◆ **What is needed**:
Please copy all of the entries exactly, but drop every picture.

(Data provided Opens)

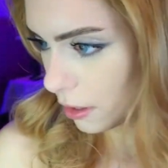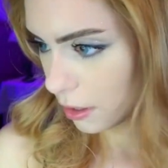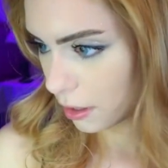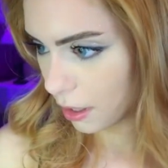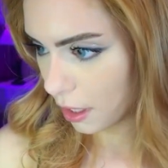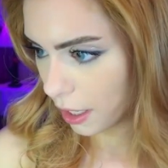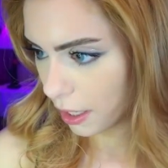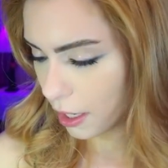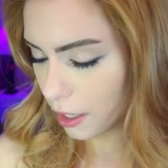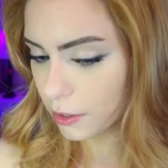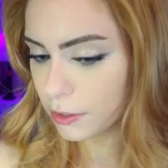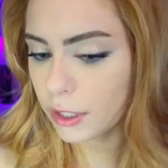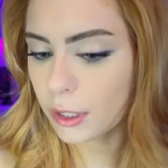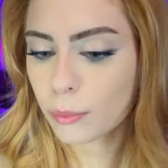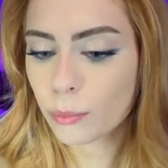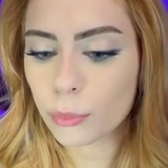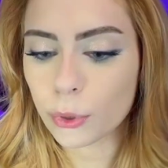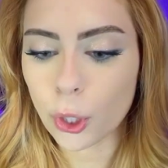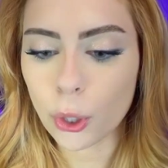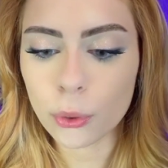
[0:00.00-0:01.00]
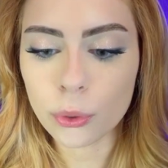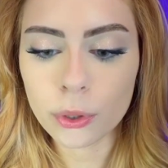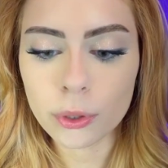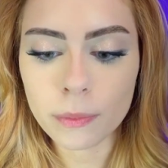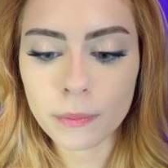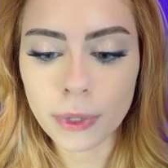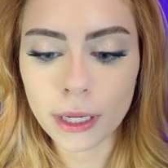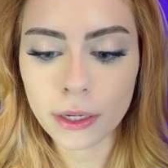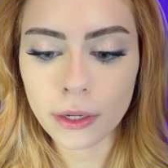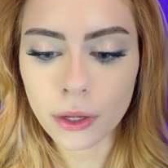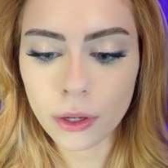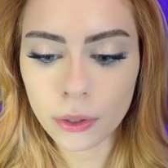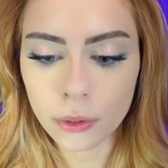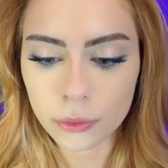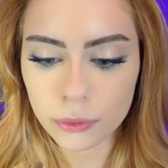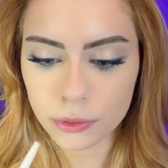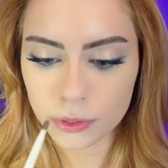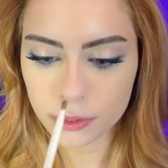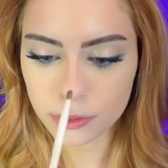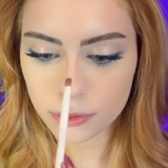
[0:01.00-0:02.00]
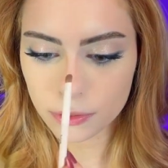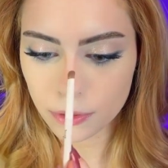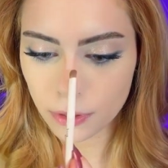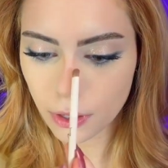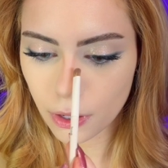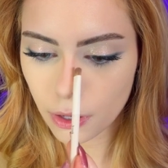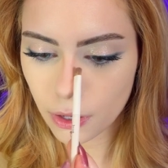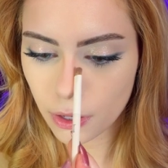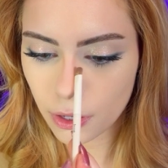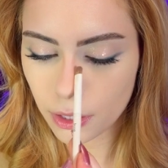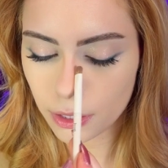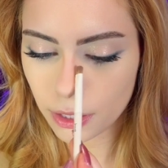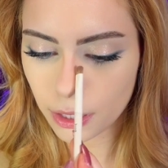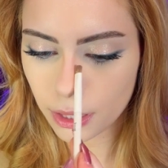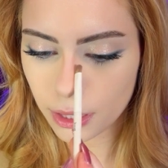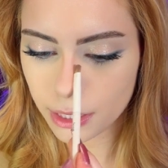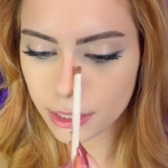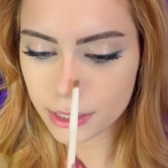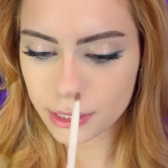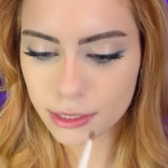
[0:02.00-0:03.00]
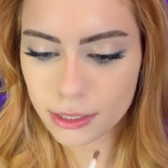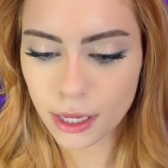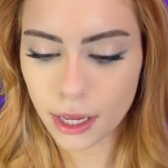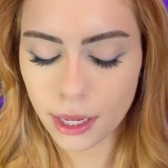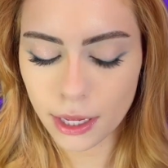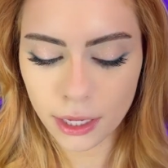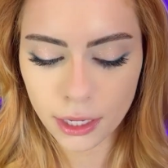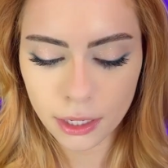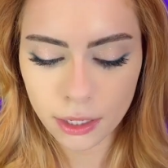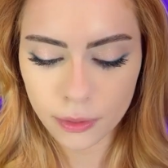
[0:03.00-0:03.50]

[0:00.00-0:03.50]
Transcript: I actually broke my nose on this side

(Data provided Closes)

◆ **Solution to the exercise**:
[0:00.00-0:01.00]
[0:01.00-0:02.00]
[0:02.00-0:03.00]
[0:03.00-0:03.50]

[0:00.00-0:03.50]
Transcript: I actually broke my nose on this side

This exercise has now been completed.